Next, the relationship between the magnetic saturation and the measured current flowing through the bus bar 110 and the magnetic flux detected by the magnetoelectric conversion unit 10 (hereinafter referred to as detected magnetic flux) will be described with reference to FIGS. 2 and 3 show the magnetic flux density distribution when a current to be measured (weak current) that does not cause magnetic saturation of the second magnetic shield portion 32 is caused to flow through the bus bar 110. As shown in FIG. 3, the magnetic flux density transmitted through the second magnetic shield part 32 is slightly higher than that of the first magnetic shield part 31. However, in this state, the second magnetic shield part 32 is not magnetically saturated, and most of the magnetic flux to be measured does not leak to the outside of the magnetic shield part 30. In this case, as shown in FIG. 4, the detected magnetic flux changes linearly with respect to the current to be measured. However, when the current value of the current to be measured reaches the value I ₀ indicated by the alternate long and short dash line in FIG. 3, the slope changes. This is because the second magnetic shield part 32 is magnetically saturated, but its linearity is kept almost constant.

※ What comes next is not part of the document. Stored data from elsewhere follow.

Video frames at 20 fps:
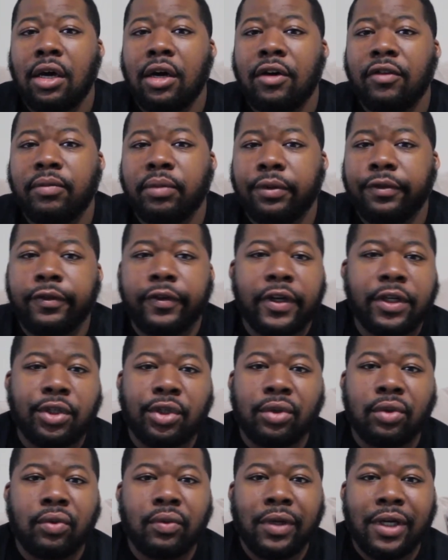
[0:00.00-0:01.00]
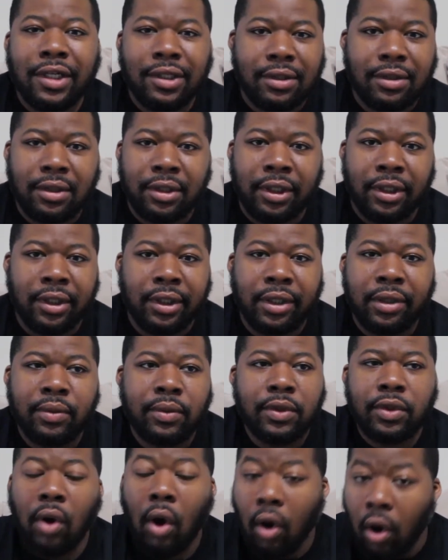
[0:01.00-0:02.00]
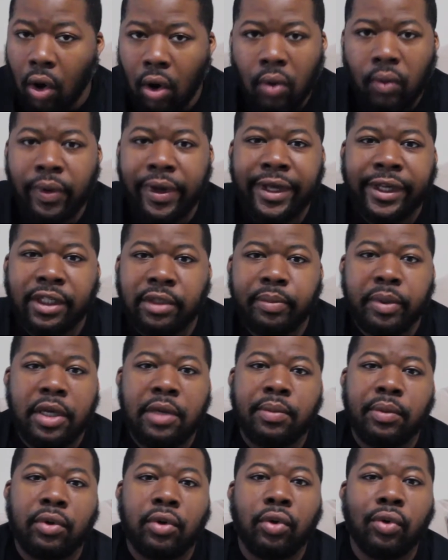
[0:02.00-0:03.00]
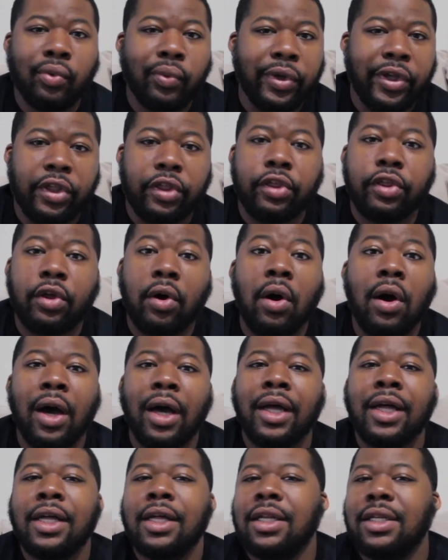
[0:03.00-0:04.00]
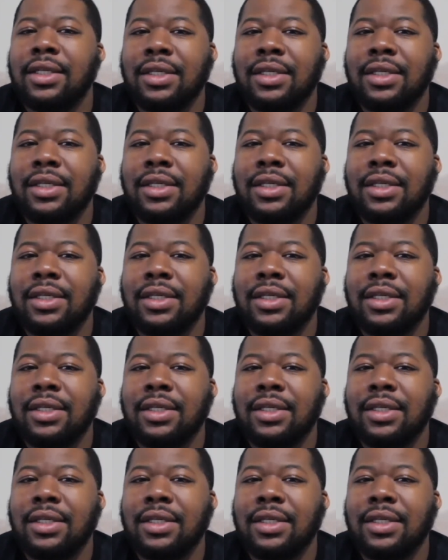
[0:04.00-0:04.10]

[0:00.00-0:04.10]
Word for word: of professional wrestling. There was always people who we thought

  5 and 6 show the magnetic flux density distribution when a current to be measured (strong current) that causes the second magnetic shield portion 32 to be magnetically saturated flows through the bus bar 110. As shown in FIG. 6, the magnetic flux density transmitted through the second magnetic shield part 32 is higher than that of the first magnetic shield part 31 and is magnetically saturated. In this case, since the second magnetic shield part 32 cannot absorb the magnetic flux, it has substantially the same properties as the nonmagnetic material. However, even in this case, as shown in FIG. 7, the detected magnetic flux changes linearly with respect to the current to be measured. 7 includes FIG. 4. As can be seen from FIG. 7, the change in inclination shown in FIG. 4 is extremely small.

  As described above, as shown in FIGS. 2 to 7, in the case of the current sensor 100 according to the present embodiment, the detected magnetic flux has a linear property with respect to the current to be measured, regardless of the magnetic saturation of the second magnetic shield part 32. . Although the values of the graphs shown in FIGS. 2 to 7 are arbitrary units, the magnetic flux density distribution and the graphs are obtained by simulation.

  Next, the function and effect of the current sensor 100 according to this embodiment will be described. As described above, the second magnetic shield part 32 is made of a soft magnetic material having a higher magnetic permeability than the first magnetic shield part 31 and a low saturation magnetic flux density and a low coercive force. The second magnetic shield part 32 is more easily magnetically saturated than the first magnetic shield part 31, and the residual magnetic flux is easily released. According to this, when the magnetic flux to be measured (current to be measured) becomes zero after the first magnetic shield portion 31 and the second magnetic shield portion 32 are magnetically saturated by the magnetic flux to be measured, the second magnetic shield portion 32 is Magnetic flux escapes faster than the first magnetic shield part 31. Therefore, even if a residual magnetic flux is generated in the first magnetic shield part 31 due to magnetic saturation, it can be sucked by the second magnetic shield part 32. As a result, it is possible to suppress the residual magnetic flux from being detected by the magnetoelectric conversion unit 10, and it is possible to suppress erroneous detection that the current to be measured is flowing even though the current to be measured is zero.

  Further, the opening 31 a of the first magnetic shield part 31 is closed by the second magnetic shield part 32, and the periphery of the magnetoelectric conversion part 10 and the bus bar 110 is surrounded by the magnetic shield parts 31 and 32, respectively. Since the main part of the magnetoelectric converter 10 is surrounded by the cylindrical first magnetic shield part 31 as described above, even if the second magnetic shield part 32 is magnetically saturated by the external magnetic flux, the first magnetic shield part 31 externally Magnetic flux can be shielded.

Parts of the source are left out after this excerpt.